As for the NY Times ad about truth (
“The truth is hard. The truth is hard to know. The truth is more important than ever.”) Dr. Mohler gives barely a hint that he comprehends what the ad is really about. Standing up for truth has a special meaning now, when the very concept of truth is under attack by our own president, who lies constantly with careless abandon while attacking responsible reporting as "fake news", and the mainstream media as "the enemy of the American people", while Fox News and a large faction of the Republican party play along, undermining trust in the press and in the very idea that there is really a difference between truth and falsehood -- that it is not all just a matter of opinion and partisanship and who speaks the loudest or with the most confidence, or what we want the truth to be. Add to all this an actual Russian campaign to pollute our public discourse with lies, and reputable media like the NY Times find themselves in a fight to defend not only their traditional role as purveyors of truth, but to defend the very idea of truth itself.

And what did Dr. Mohler have to say about the Times "He said. She said." ad?

He said. She said.
He said. She said.
He said. She said.
He said. She said.
She said. She said. She said. She said. She said. She said. She said. She said. She said. She said. She said. She said. She said. She said. She said. She said. She said. She said. She said. She said. She said. She said. She said. She said. She said. 
I don't know about you, but I found that inspiring. Life-affirming. Truth-affirming. But once again Mohler described it, as he had the speeches at the Golden Globes about the #metoo movement , as "virtue signalling". That is snide and cynical. When Mohler speaks with admiration of a moral exemplar, is he also just virtue signalling -- showing that he's a good guy because he takes the side of the right? I suspect he wouldn't admit that, and I wouldn't accuse him of it. What we've witnessed in the last few months -- a moral campaign against sexual assault and harassment and for the recognition of the inviolable dignity of women, in which formerly silent victims have found their voice -- is, I would think, not only a heartening development for secular people, but for all decent people, including Christians. But I don't recall Dr. Mohler having a single positive thing to say about it.
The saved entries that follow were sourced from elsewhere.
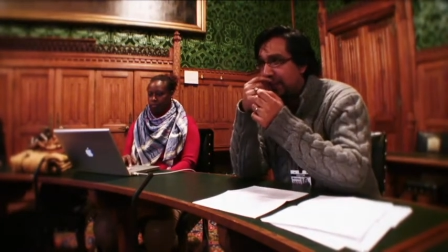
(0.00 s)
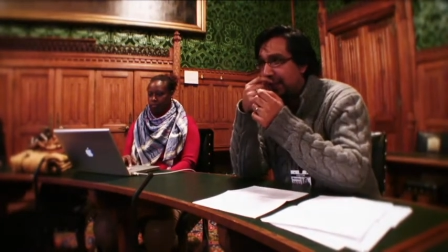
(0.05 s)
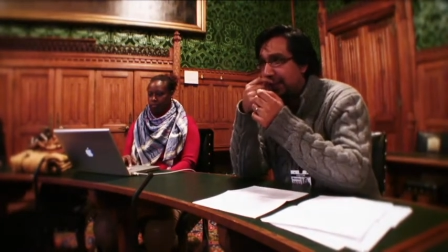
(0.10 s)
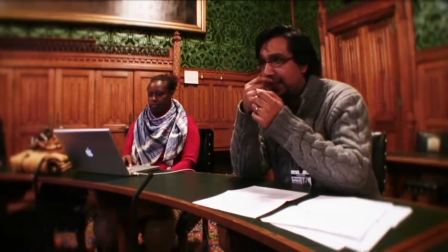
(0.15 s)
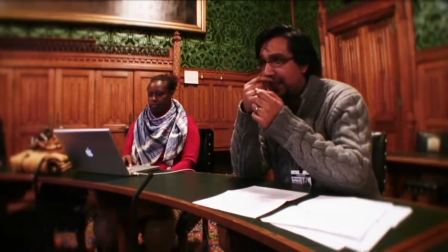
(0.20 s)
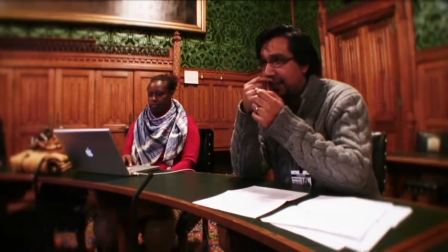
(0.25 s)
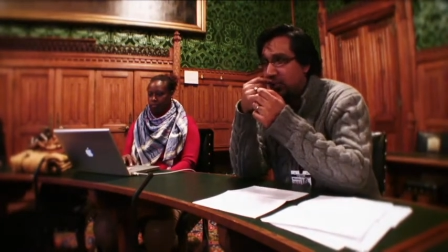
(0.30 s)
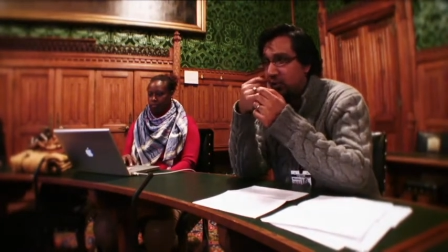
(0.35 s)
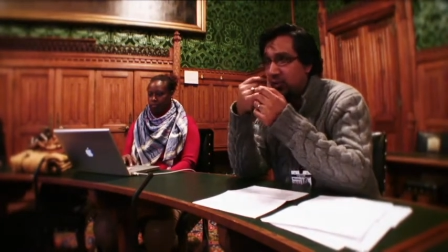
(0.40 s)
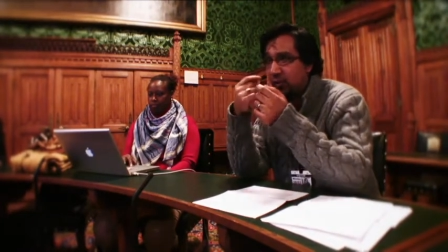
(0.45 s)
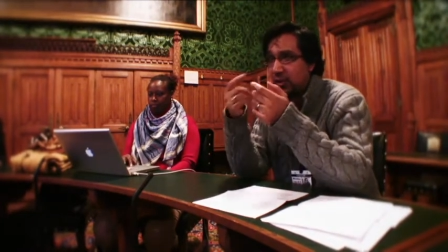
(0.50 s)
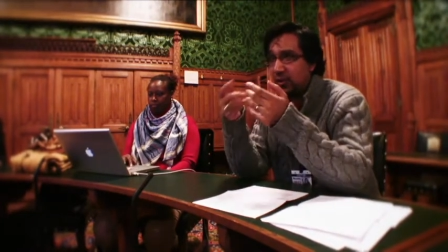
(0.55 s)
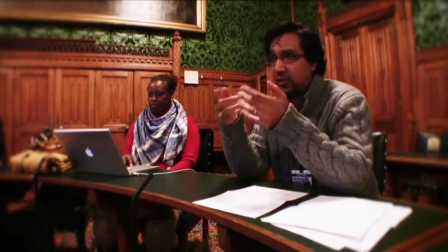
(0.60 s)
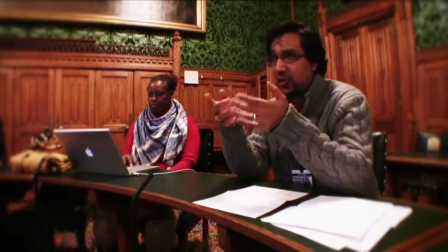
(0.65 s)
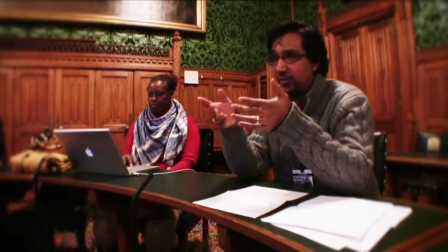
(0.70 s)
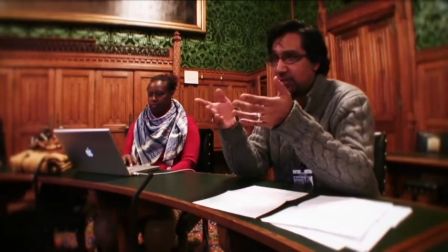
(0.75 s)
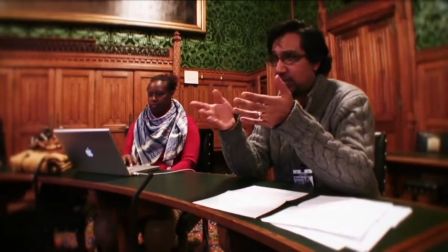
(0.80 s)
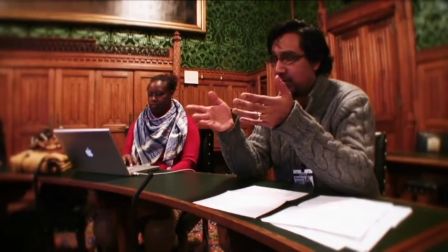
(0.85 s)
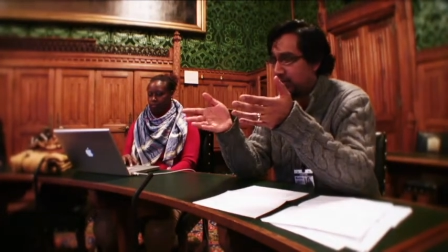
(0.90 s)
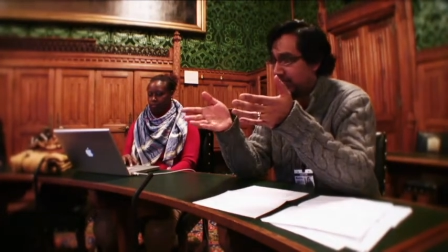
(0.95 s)
these issues in
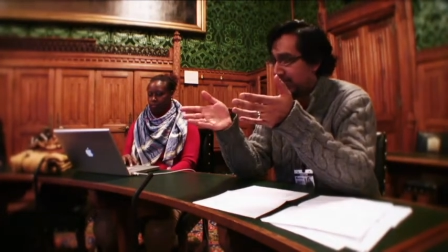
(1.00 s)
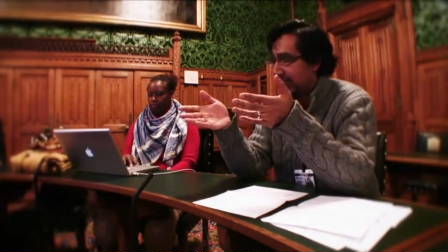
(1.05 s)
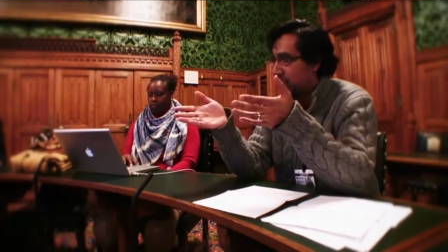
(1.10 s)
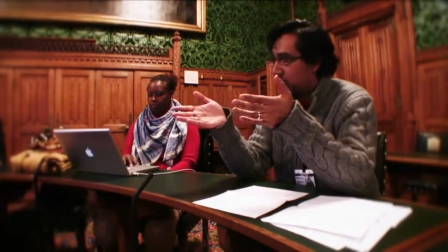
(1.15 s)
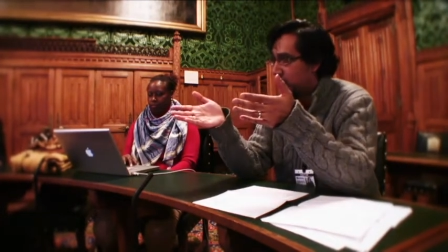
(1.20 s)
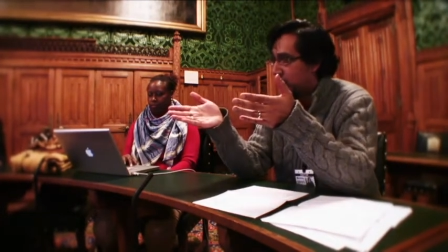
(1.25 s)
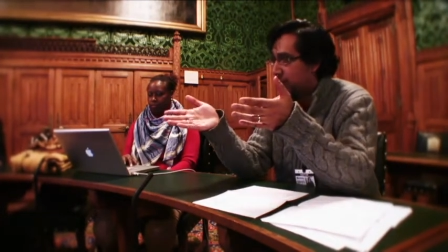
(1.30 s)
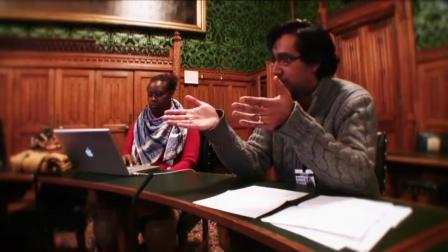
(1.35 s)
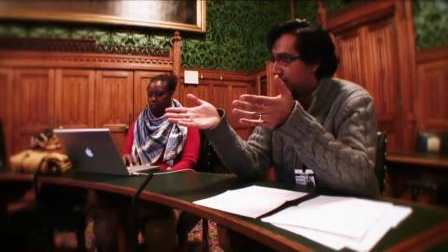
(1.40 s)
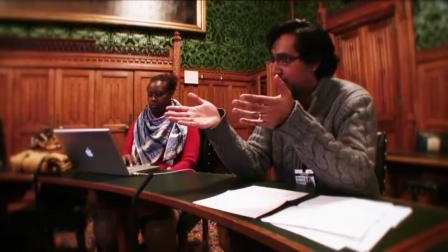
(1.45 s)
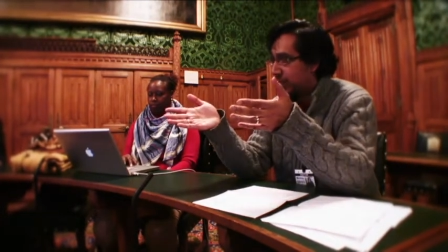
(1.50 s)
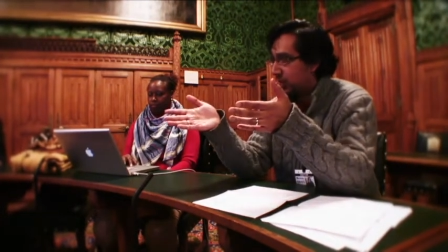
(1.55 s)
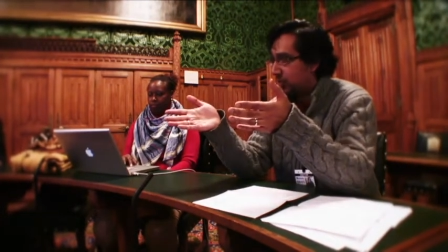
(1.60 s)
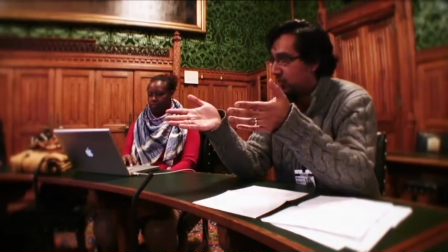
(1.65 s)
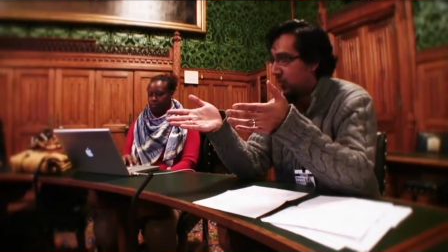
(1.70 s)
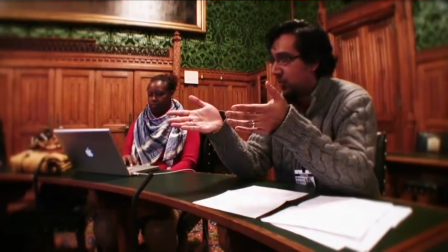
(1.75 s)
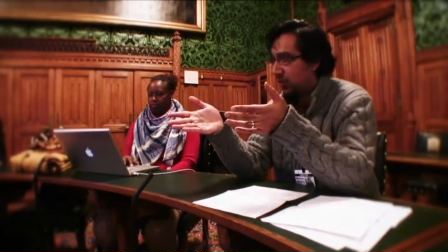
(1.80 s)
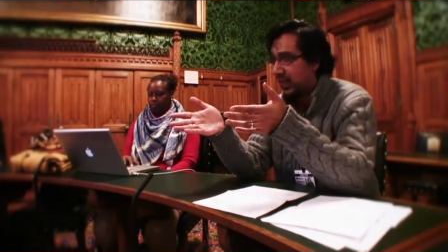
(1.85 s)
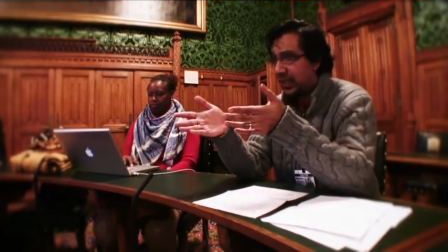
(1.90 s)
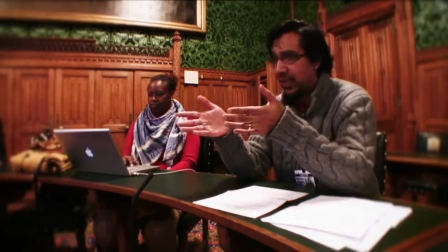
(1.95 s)
terms of the issue of Ian
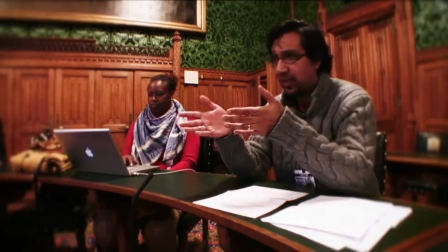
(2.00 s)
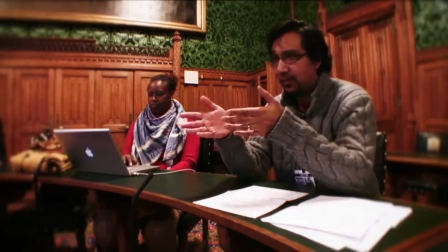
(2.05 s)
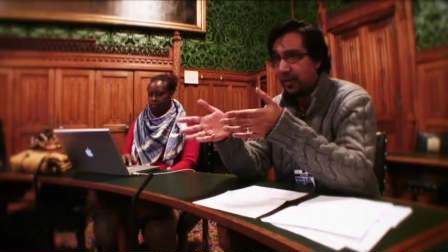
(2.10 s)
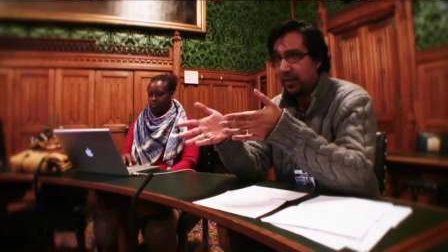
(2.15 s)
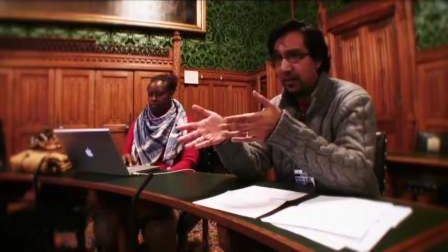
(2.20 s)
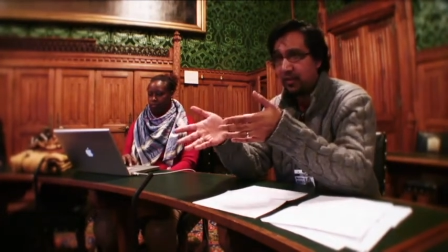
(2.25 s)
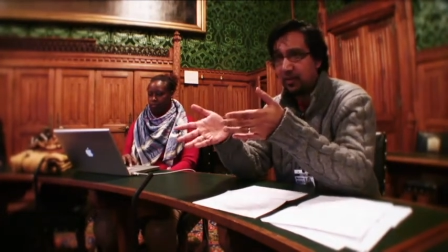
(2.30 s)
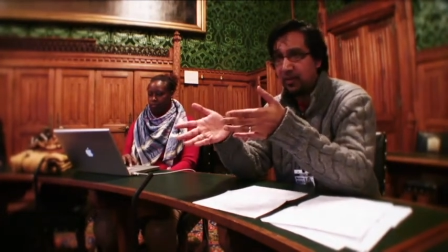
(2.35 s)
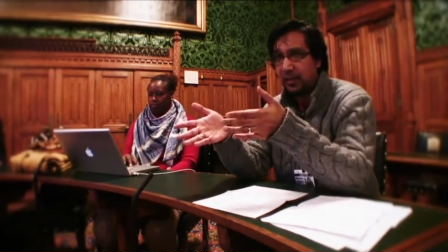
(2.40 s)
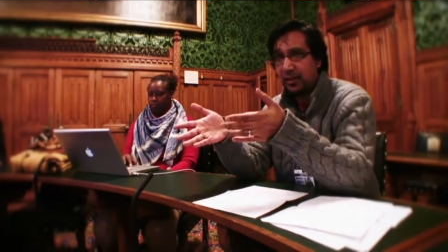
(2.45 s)
was saying about,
Perhaps he hasn't because the #metoo movement is, in a way, part of what Mohler calls "the sexual revolution" or "the moral revolution". He is committed to the proposition that sexual morality based on personal freedom and autonomy can't work. Whatever the new development in this ongoing revolution is, he says it is impossible, it is self-contradictory, it will only lead to chaos. The new morality, he has claimed, is not "resilient". But here we are. We have men and women who determine for themselves the relationships, sexual or otherwise, they wish to enter, and now abusers of this freedom, usually men exploiting their positions of power, are being punished and stigmatized. Moral rules are being made clearer and stronger. Secular society is showing how it's done, how a moral order is shaped and reinforced, not by quoting scripture, but by brave people standing up and saying, "I was wronged. I stand in solidarity with my sisters and we will no longer stand for this." Meanwhile evangelicals, having supported Roy Moore or mumbled their reservations into their beards at the last moment, sit on the sidelines and have nothing to say except snide comments about "virtue signalling".